Rz. 61
§ 12 Abs. 6 ErbStG regelt die Aufteilung des Werts wirtschaftlicher Einheiten, wenn diese im Eigentum mehrerer Personen stehen. Die Vorschrift gilt ausdrücklich nicht für die Aufteilung von Grundbesitzwerten, von Betriebsvermögenswerten, Mitunternehmeranteilen oder Anteilen an Kapitalgesellschaften (§ 151 Abs. 1 Nr. 1–3 BewG). In § 12 Abs. 6 ErbStG geht es vielmehr um Werte bzw. Wertanteile, die gem. § 151 Abs. 1 Nr. 4 BewG gesondert festzustellen (§ 179 AO) sind. Die Aufteilung richtet sich gem. § 12 Abs. 6 ErbStG nach dem dem jeweiligen Erwerber zustehenden Anteil an den jeweiligen Wirtschaftsgütern und Schulden. Der auf diesen Anteil jeweils entfallende Teilbetrag (bezogen auf den Bewertungsstichtag nach § 11 ErbStG) ist für den jeweiligen Erwerber anzusetzen.
Rz. 62
Ob es sich bei dem gemeinschaftlichen Eigentum zivilrechtlich betrachtet um Bruchteils- oder Gesamthandseigentum handelt, spielt keine Rolle. Denn gem. § 39 Abs. 2 Nr. 2 AO wird auch bei Gesamthandsgemeinschaften, die kein Betriebsvermögen haben, für steuerliche Zwecke ein Bruchteilseigentum fingiert, so dass der Erwerb eines solchen Anteils erbschaftsteuerlich als Erwerb der anteiligen Vermögensgegenstände und Schulden anzusehen ist (§ 10 Abs. 1 S. 4 ErbStG). Die Aufteilung des Werts nach § 12 Abs. 6 ErbStG setzt – ebenso wie die in § 3 BewG geregelte Vorgehensweise – gedanklich voraus, dass zunächst in einem ersten Schritt die jeweilige wirtschaftliche Einheit, also die Wirtschaftsgüter und Schulden, ohne Rücksicht auf die Eigentumsverhältnisse bewertet werden.
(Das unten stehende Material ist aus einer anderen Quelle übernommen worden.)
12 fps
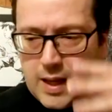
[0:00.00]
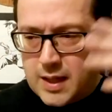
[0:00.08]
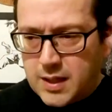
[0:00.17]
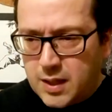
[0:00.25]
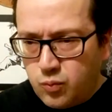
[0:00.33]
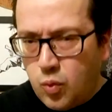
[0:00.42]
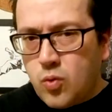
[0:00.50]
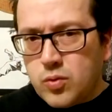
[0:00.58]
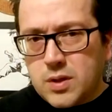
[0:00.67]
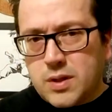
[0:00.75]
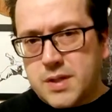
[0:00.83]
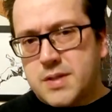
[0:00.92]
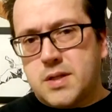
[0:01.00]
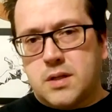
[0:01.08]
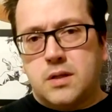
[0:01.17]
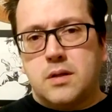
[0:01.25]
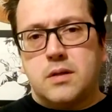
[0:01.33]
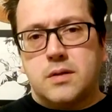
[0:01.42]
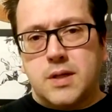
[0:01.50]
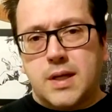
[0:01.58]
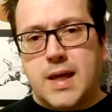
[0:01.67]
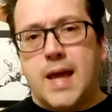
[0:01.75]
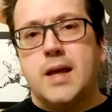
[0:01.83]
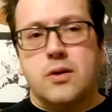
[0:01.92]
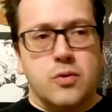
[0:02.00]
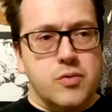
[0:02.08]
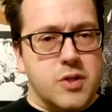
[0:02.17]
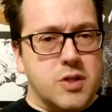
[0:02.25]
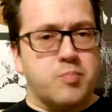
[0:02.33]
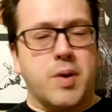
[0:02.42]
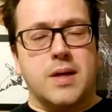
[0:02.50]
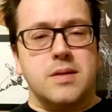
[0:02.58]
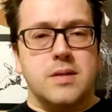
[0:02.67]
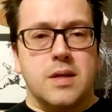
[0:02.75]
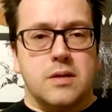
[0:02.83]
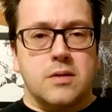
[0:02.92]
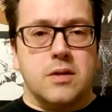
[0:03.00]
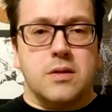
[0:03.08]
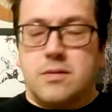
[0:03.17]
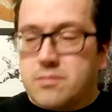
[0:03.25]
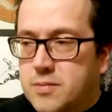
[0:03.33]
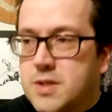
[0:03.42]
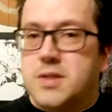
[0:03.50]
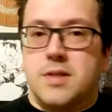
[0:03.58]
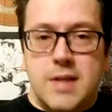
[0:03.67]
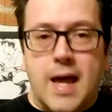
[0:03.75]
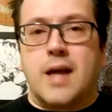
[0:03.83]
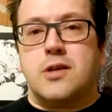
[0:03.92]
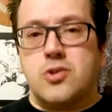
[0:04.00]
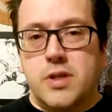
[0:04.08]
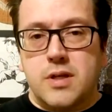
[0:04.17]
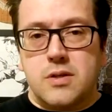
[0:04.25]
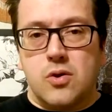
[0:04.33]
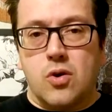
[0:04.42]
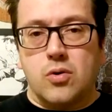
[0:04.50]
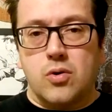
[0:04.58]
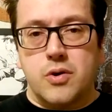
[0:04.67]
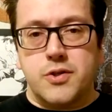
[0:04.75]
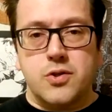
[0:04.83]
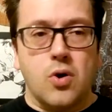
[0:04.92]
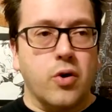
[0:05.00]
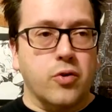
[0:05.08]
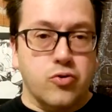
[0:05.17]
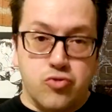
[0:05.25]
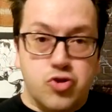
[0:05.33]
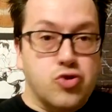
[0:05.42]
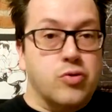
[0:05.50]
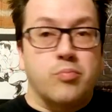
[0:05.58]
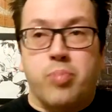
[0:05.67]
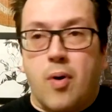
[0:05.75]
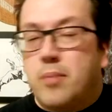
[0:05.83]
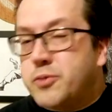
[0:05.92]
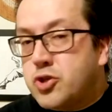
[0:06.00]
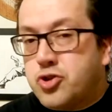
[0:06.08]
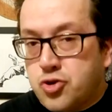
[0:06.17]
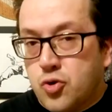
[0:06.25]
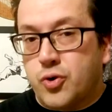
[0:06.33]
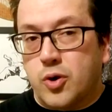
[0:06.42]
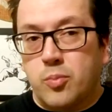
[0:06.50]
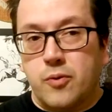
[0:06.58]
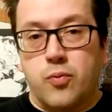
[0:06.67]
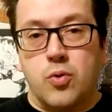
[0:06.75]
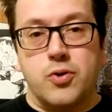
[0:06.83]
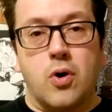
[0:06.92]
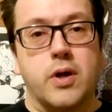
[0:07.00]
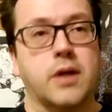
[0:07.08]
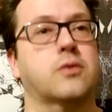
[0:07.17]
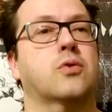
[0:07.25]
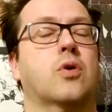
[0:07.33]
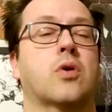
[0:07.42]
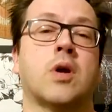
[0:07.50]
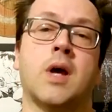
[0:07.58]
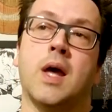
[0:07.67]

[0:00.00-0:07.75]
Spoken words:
And he won't listen to Kate, who suspects that this is actually his long-lost daughter. You shouldn't probably shoot her before talking to her.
Die Bewertung richtet sich nach den allgemeinen Grundsätzen. Hernach wird der festgestellte Wert auf die an der wirtschaftlichen Einheit Beteiligten entsprechend ihren Beteiligungsverhältnissen aufgeteilt.
Rz. 63
Hinsichtlich des Aufteilungsmaßstabs enthält § 12 Abs. 6 ErbStG selbst keine Regelungen. Über § 151 Abs. 1 S. 1 Nr. 4 BewG ist insoweit aber § 3 S. 2 BewG anwendbar. Demnach richtet sich die Aufteilung primär nach dem maßgebenden Steuergesetz, ersatzweise nach dem Inhalt der vertraglichen Vereinbarung zwischen den Beteiligten und wiederum ersatzweise nach allgemeinen bürgerlich-rechtlichen Vorschriften. Eine Maßgeblichkeit des ErbStG kann im Regelfall ausgeschlossen werden. Mithin kommt es im Rahmen der Bewertung von Erwerben von Todes wegen oder Schenkungen unter Lebenden in erster Linie auf die von den Beteiligten getroffenen Vereinbarungen (entweder bei Ausführung der Zuwendung oder im Rahmen von Gesellschaftsverträgen o.Ä.) sowie auf gesetzliche Regelungen an. Bei einer Erbengemeinschaft richtet sich die Aufteilung daher nach dem Verhältnis der Erbquoten, seien diese durch gesetzliche Erbfolge oder durch Testament festgelegt.
Rz. 64
Während sich bei Bruchteilsgemeinschaften die Wertanteile quasi von selbst aufgrund der zu ermittelnden Bruchteile ergeben, erfordert die Aufteilung bei Gesamthandsgemeinschaften zunächst die gedankliche ideelle Teilung der zu bewertenden Wirtschaftsgüter und Schulden. Denn bei Gesamthandseigentum bestehen regelmäßig keine festen Anteile hinsichtlich der einzelnen Objekte. Diese müssen daher zunächst rechnerisch ermittelt werden. Insoweit kommt es ausschließlich auf den aus der Berechtigung am Gesamthandsvermögen abgeleiteten Bruchteil bzw. Prozentsatz an. Etwaige Sonderrechte hinsichtlich einzelner Vermögensgegenstände (beispielsweise für den Fall der Auseinandersetzung der Gesellschaft) spielen keine Rolle.